Before the Jane Austen Festival enthusiasts left the Museum I commented that although our Regency period collection is small, it is undoubtedly significant. Colonial settler, Ann Deane had lived in Regency England. She married and began raising a family within the same rural, middle-class to which Austen and some of her characters belonged. More importantly, in 1813, Ann gave birth to Mary, a woman who would marry a pioneering Australian pastoralist.

Mary and William’s family and their descendants not only made a significant contribution to Australia’s wool industry and the settlement of New South Wales. When it came to collecting and keeping generations of dress, they had the sense and sensibility to treasure clothing that has enriched, and made all the more diverting, the story of Australia’s fashion history.

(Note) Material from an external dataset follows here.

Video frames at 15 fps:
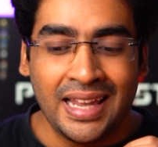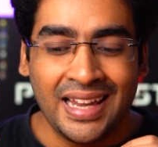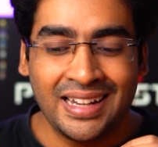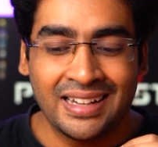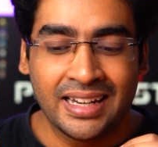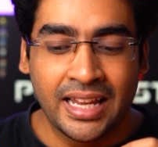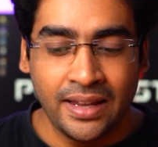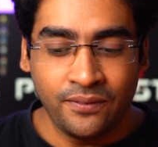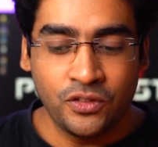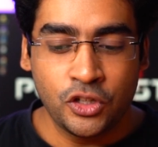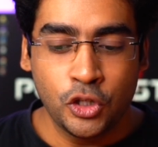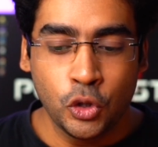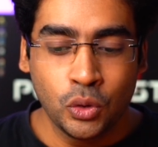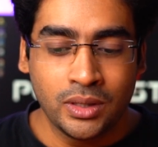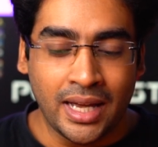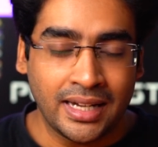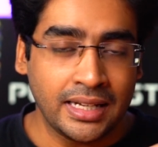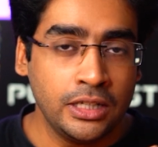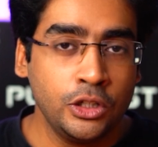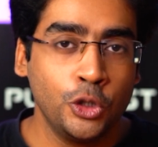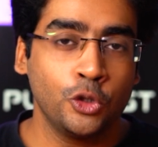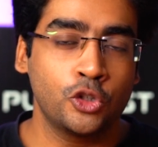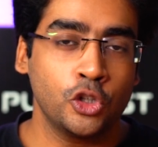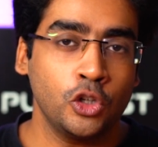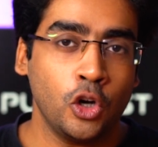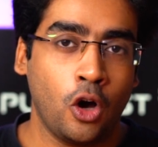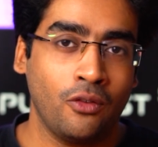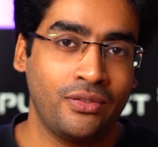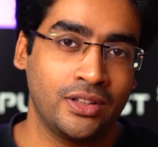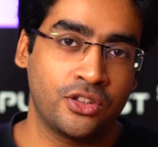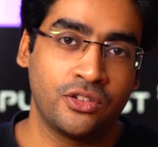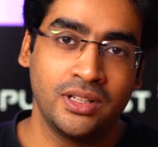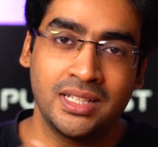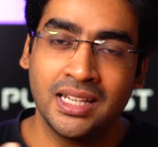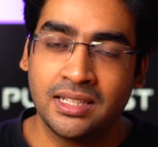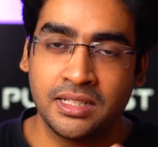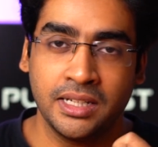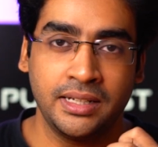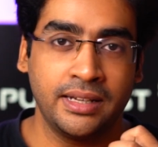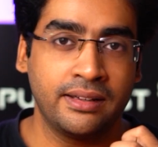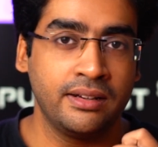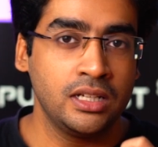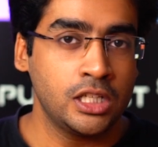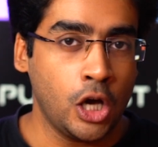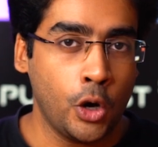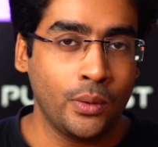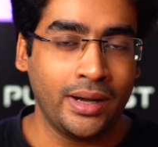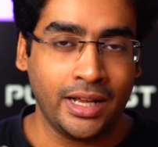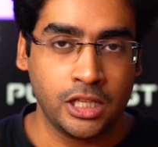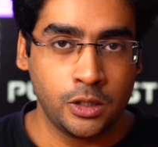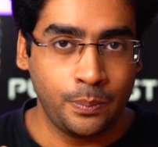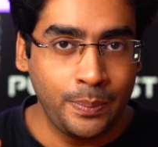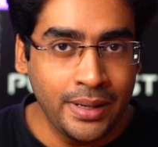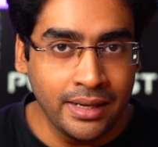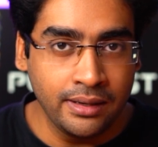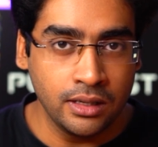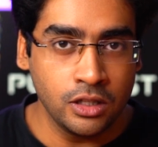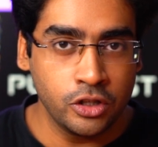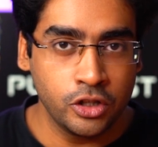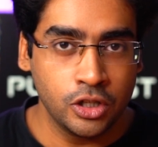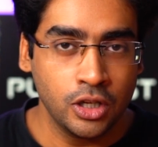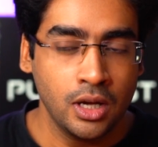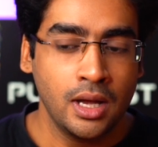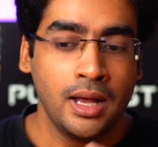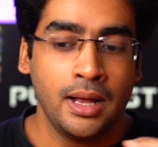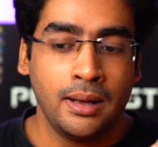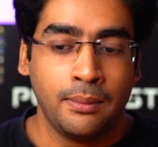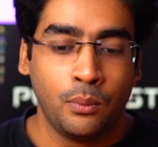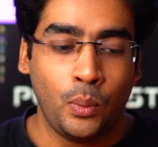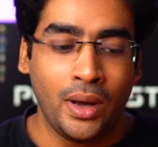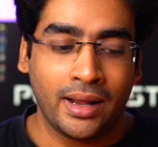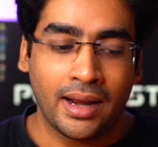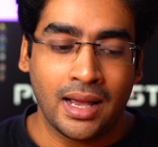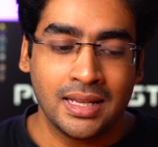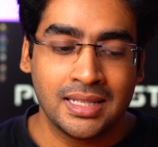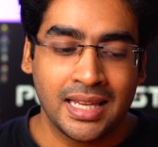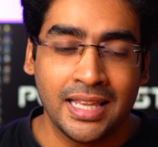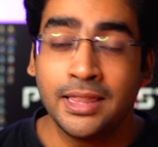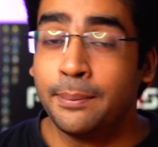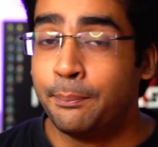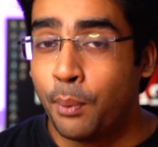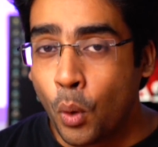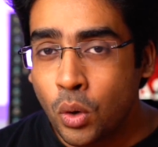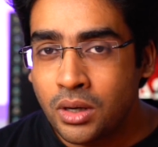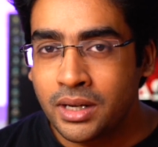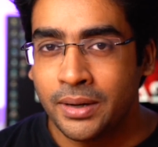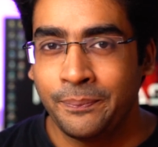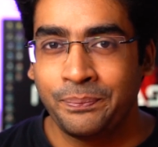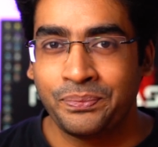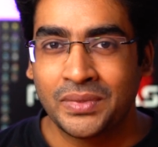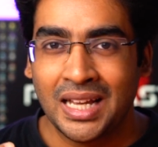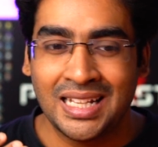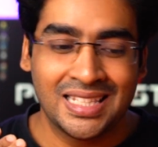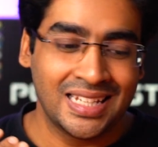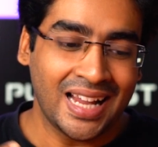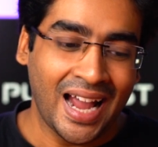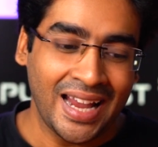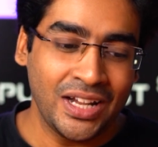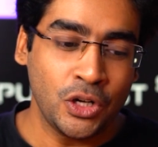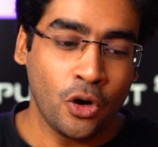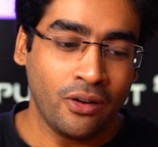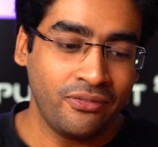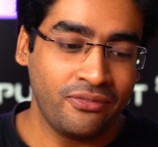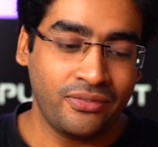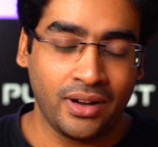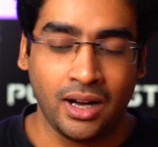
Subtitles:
It gives you that illusion of a 360-degree sound experience, whereas in the boAt, it's kind of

Top image: Detail of sleeve from dress in Springfield-Faithfull Family collection. Photograph by Jason McCarthy, National Museum of Australia.

312 Responses

  1. Please consider a temp exhibition of the Springfield Collection. It would be soooooo wonderful!

  2. Thanks Clare. A Springfield costume show is something we would love to do in the future! Meanwhile, check out our new online feature at http://www.nma.gov.au/online_features/springfield
    And in September, make sure you see our new exhibition, Spirited: Australia’s horse story featuring costumes from the Springfield-Faithfull family collection.

  3. a beautiful loved collection congratulations a job well done

  4. Thanks Adriana. We hope to keep improving public access to this wonderfully rich and diverse collection.